• TASK TO COMPLETE: Leaving the images aside, transcribe all the data below exactly.

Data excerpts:
'''

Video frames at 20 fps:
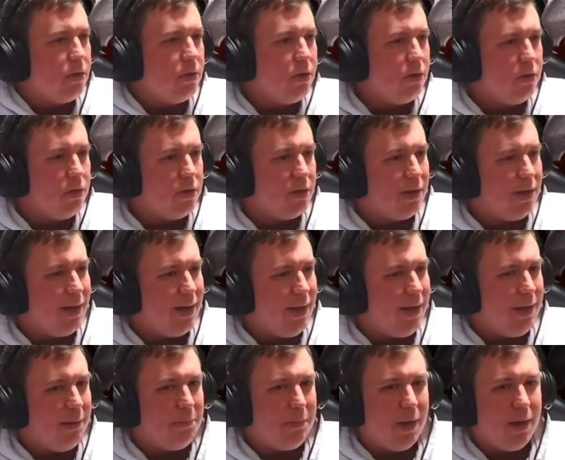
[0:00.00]
Good
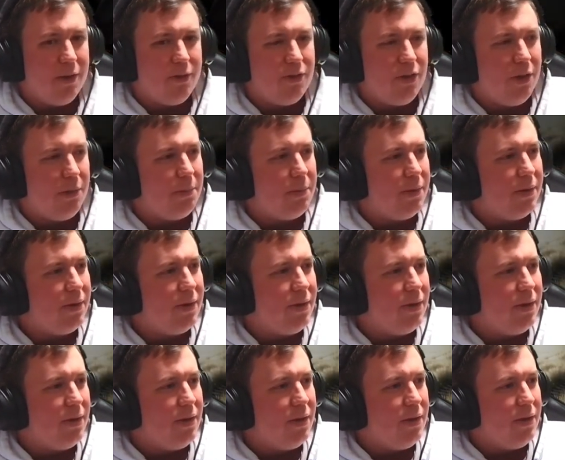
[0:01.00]
clean matchup
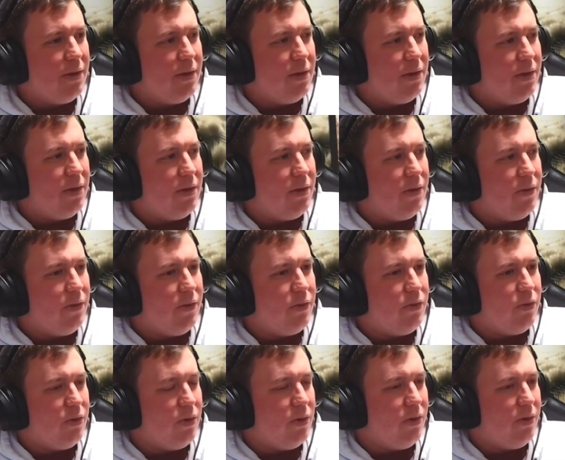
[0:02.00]
on the
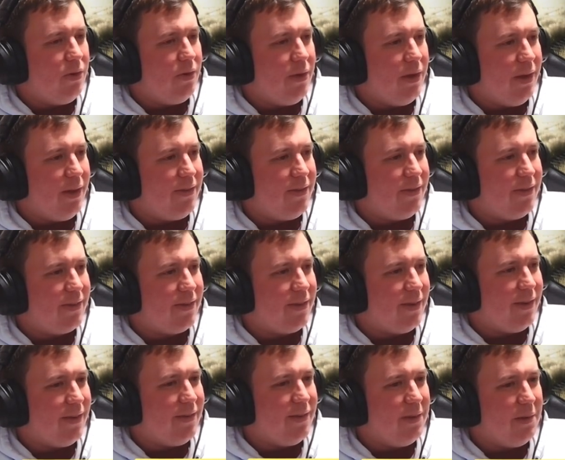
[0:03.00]
draw. Less
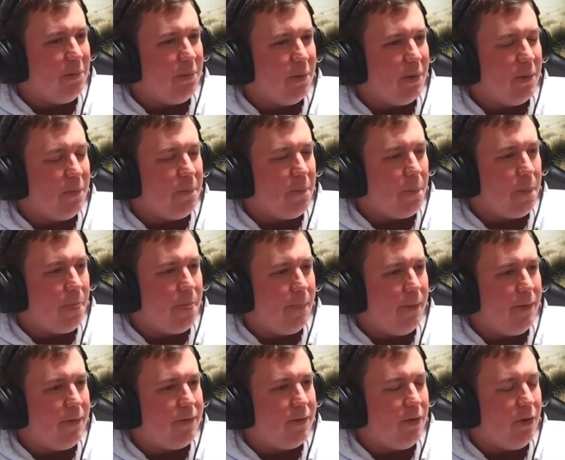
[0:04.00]
exciting, but
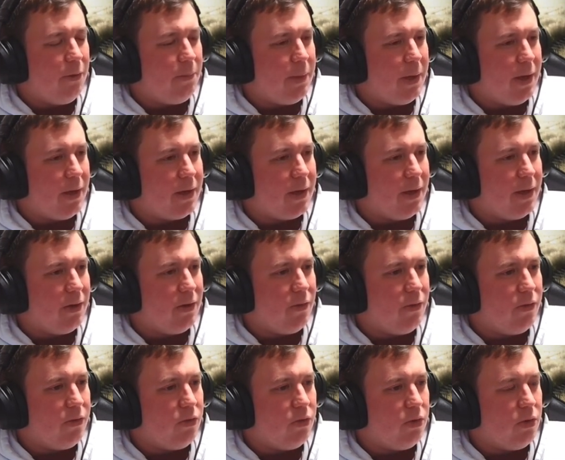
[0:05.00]
it's not a bad hand on
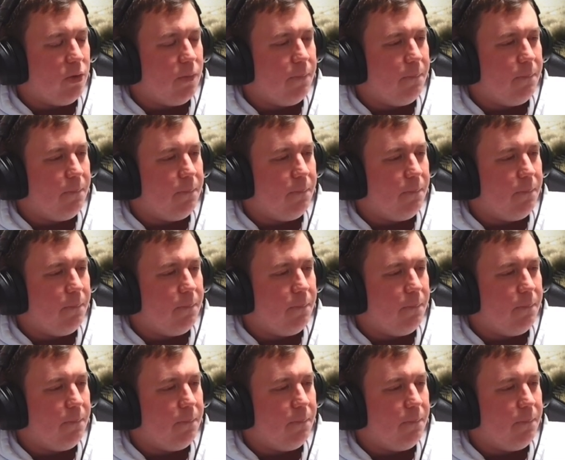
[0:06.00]
the draw.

'''

• RESPONSE AREA:
Video frames at 20 fps:
[0:00.00]
Good
[0:01.00]
clean matchup
[0:02.00]
on the
[0:03.00]
draw. Less
[0:04.00]
exciting, but
[0:05.00]
it's not a bad hand on
[0:06.00]
the draw.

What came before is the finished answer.